1.3.2.2 Menidentifikasi persepsi keparahan minum obat pada pasien hipertensi di wilayah kerja puskesmas sungai mesa.

1.3.2.3 Menganalisis persepsi keparahan penyakit dengan kepatuhan minum obat pada pasien penderita hipertensi di wilayah kerja puskesmas sungai mesa.

1. 4 Manfaat Penelitian

Penelitian ini dapat memberikan manfaat sebagai berikut:

1.4.1 Secara Teoritis

Penelitian ini dapat memperluas ilmu dan literatur dalam bidang keperawatan dan kesehatan dalam bidang penyakit pada khususnya keperwatan medikal bedah dan keperawatan komunitas.

1.4.2 Secara Praktis

1.4.2.1 Manfaat bagi petugas Puskesmas Sunga

Sebagai bahan masukan dalam rangka meningkatkan pelayanan kesehatan khususnya pada masyarakat yang ada di wilayah kerja puskesmas yang di harapkan bisa jadi tolak ukur perbandingan dalam menentukan Strategi pengambilan tindakan yang akan di lakukan.

1.4.2.2 Manfaat bagi responden

Meningkatkan kepatuhan pasien terhadap terapi yang di anjurkan sebagai upaya untuk mencapai status kesehatan secara optimal.

1.4.2.3 Manfaat bagi penelitian lain

Penelitian ini dapat dijadikan bahan referensi bagi peneliti selanjutnya yang ingin meneliti variabel-variabel lain yang terkait masalah Hipertensi.

1. 5 Penelitian Terkait

Penelitian yang pernah dilakukan sebelumnya yang berhubungan dengan penelitian ini adalah:

1.5.1 Muhammad Reza Noor, (2011) melakukan penelitian dengan judul Hubungan antara usia dan tingkat stres dengan kejadian hipertensi pada penderita hipertensi di Puskesmas Sungai Malang Kabupaten HSU. Jenis penelitian berupa cross sectional.
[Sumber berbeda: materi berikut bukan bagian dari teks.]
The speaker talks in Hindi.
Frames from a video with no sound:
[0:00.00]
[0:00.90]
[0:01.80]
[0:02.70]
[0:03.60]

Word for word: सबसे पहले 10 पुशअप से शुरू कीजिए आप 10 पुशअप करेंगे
Populasi dalam penelitian adalah 206 orang. Teknik sampling menggunakan simple random sampling. Jumlah sampel 135 responden.

1.5.2 Kamaludin, (2013) melakukan penelitian dengan judul Hubungan peran keluarga dengan kepatuhan untuk menerapkan gaya hidup sehat pada penderita hipertensi di wilayah kerja puskesmas Lanjas Muara Teweh Kalimantan Tengah. Jenis penelitian yang digunakan adalah pendekatan cross section. Populasi dalam penelitian ini adalah seluruh penderita hipertensi yang tinggal dalam satu rumah dengan keluarga di wilayah kerja Puskesmas Lanjas Muara Teweh, Kabupaten Barito Utara, Provinsi Kalimantan Tengah.
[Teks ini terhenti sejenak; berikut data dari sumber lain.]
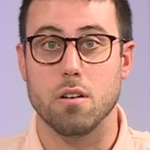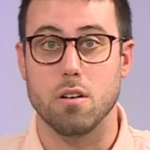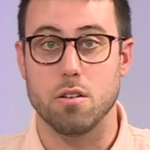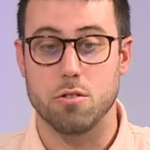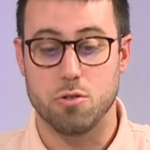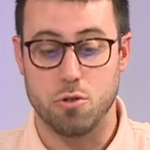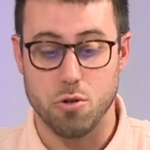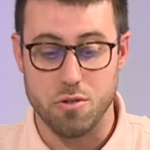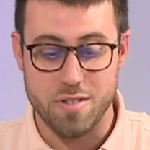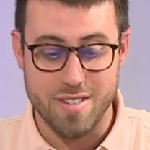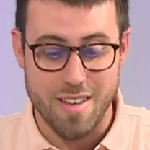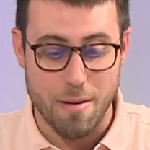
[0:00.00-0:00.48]
euh,
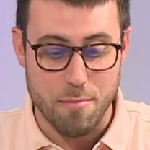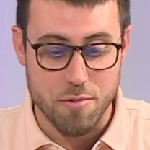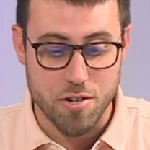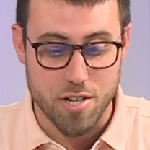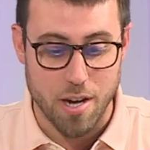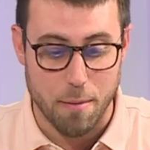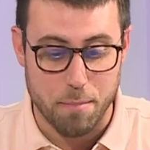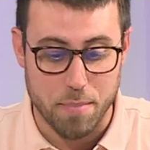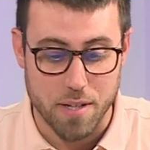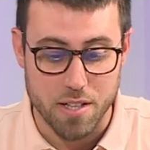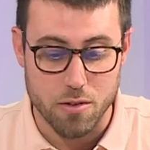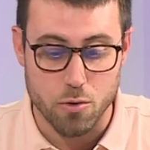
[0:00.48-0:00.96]
deuxième
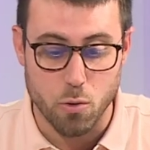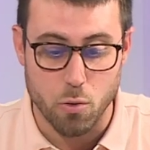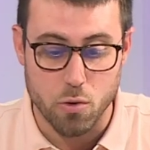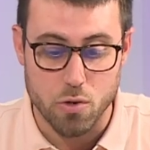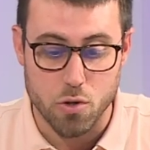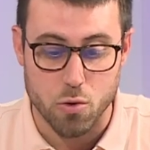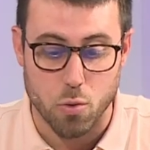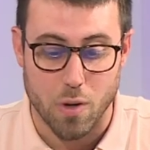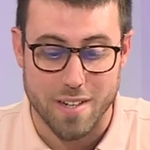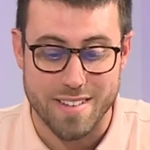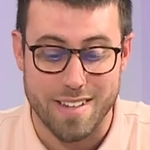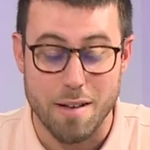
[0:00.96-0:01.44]
chapitre, donc
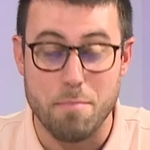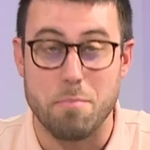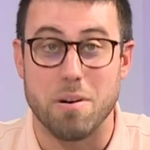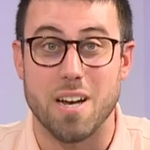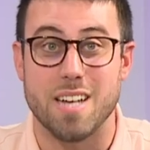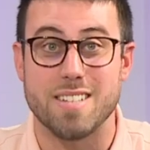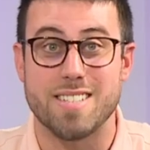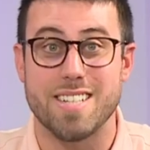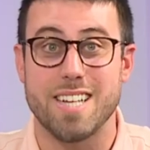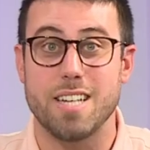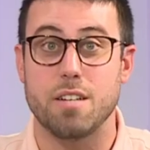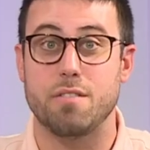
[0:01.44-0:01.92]
soit
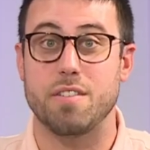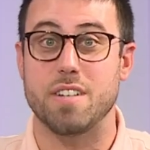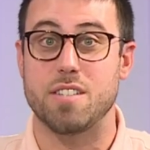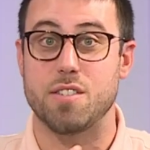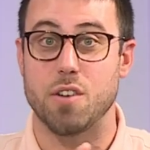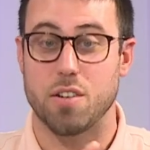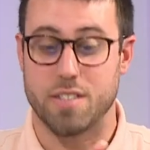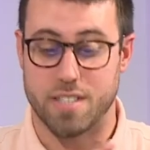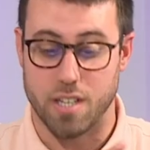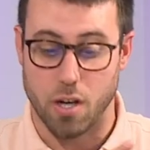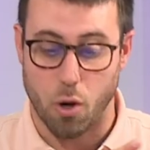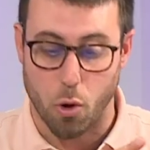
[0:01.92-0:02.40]
déplacé. Il devait
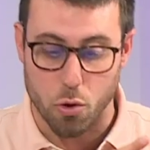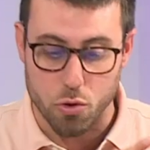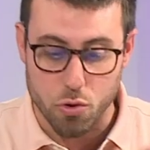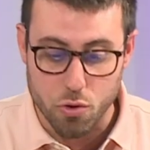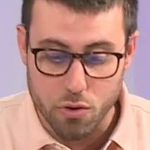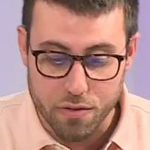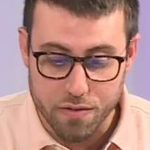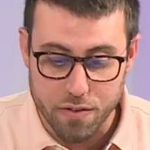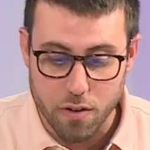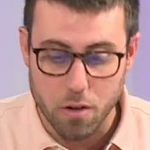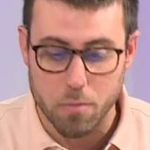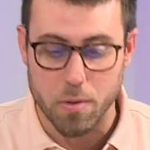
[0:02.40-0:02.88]
sortir en
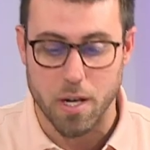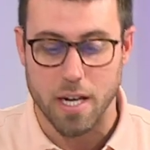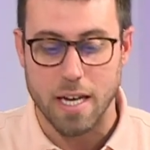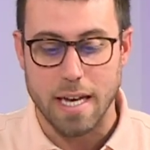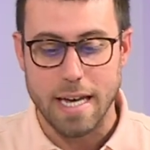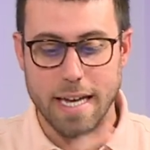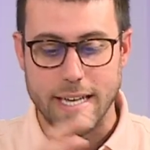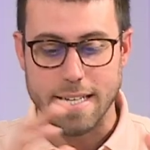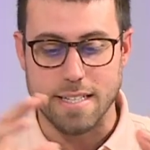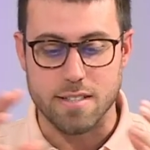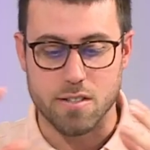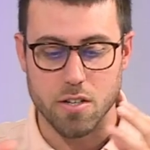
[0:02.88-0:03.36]
novembre.
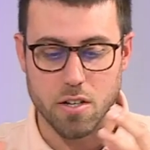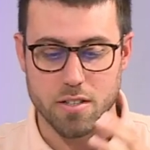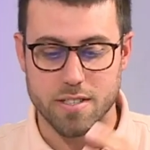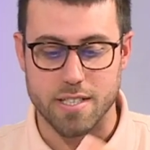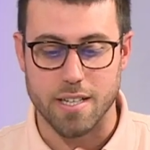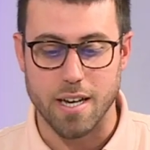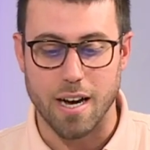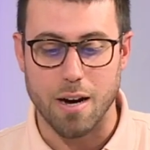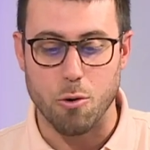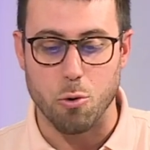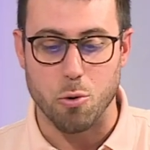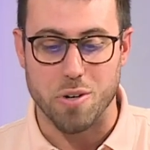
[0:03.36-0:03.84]
Il
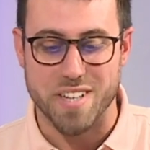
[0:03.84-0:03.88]
sortira au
Perbedaan dalam penelitian peneliti dengan yang diteliti oleh Kamaludin menghubungkan peran keluarga dengan kepatuhan untuk menerapkan gaya hidup sehat pada penderita hipertensi, dan penelitian yang diteliti Muhammad Reza Noor menghubungkan antara usia dan tingkat stres dengan kejadian hipertensi pada penderita hipertensi, sedangkan penelitian ini menghubungkan persepsi keparahan penyakit dengan kepatuhan minum obat pada penderita hipertensi di Wilayah Kerja Puskesmas Sungai Mesa Banjarmasin.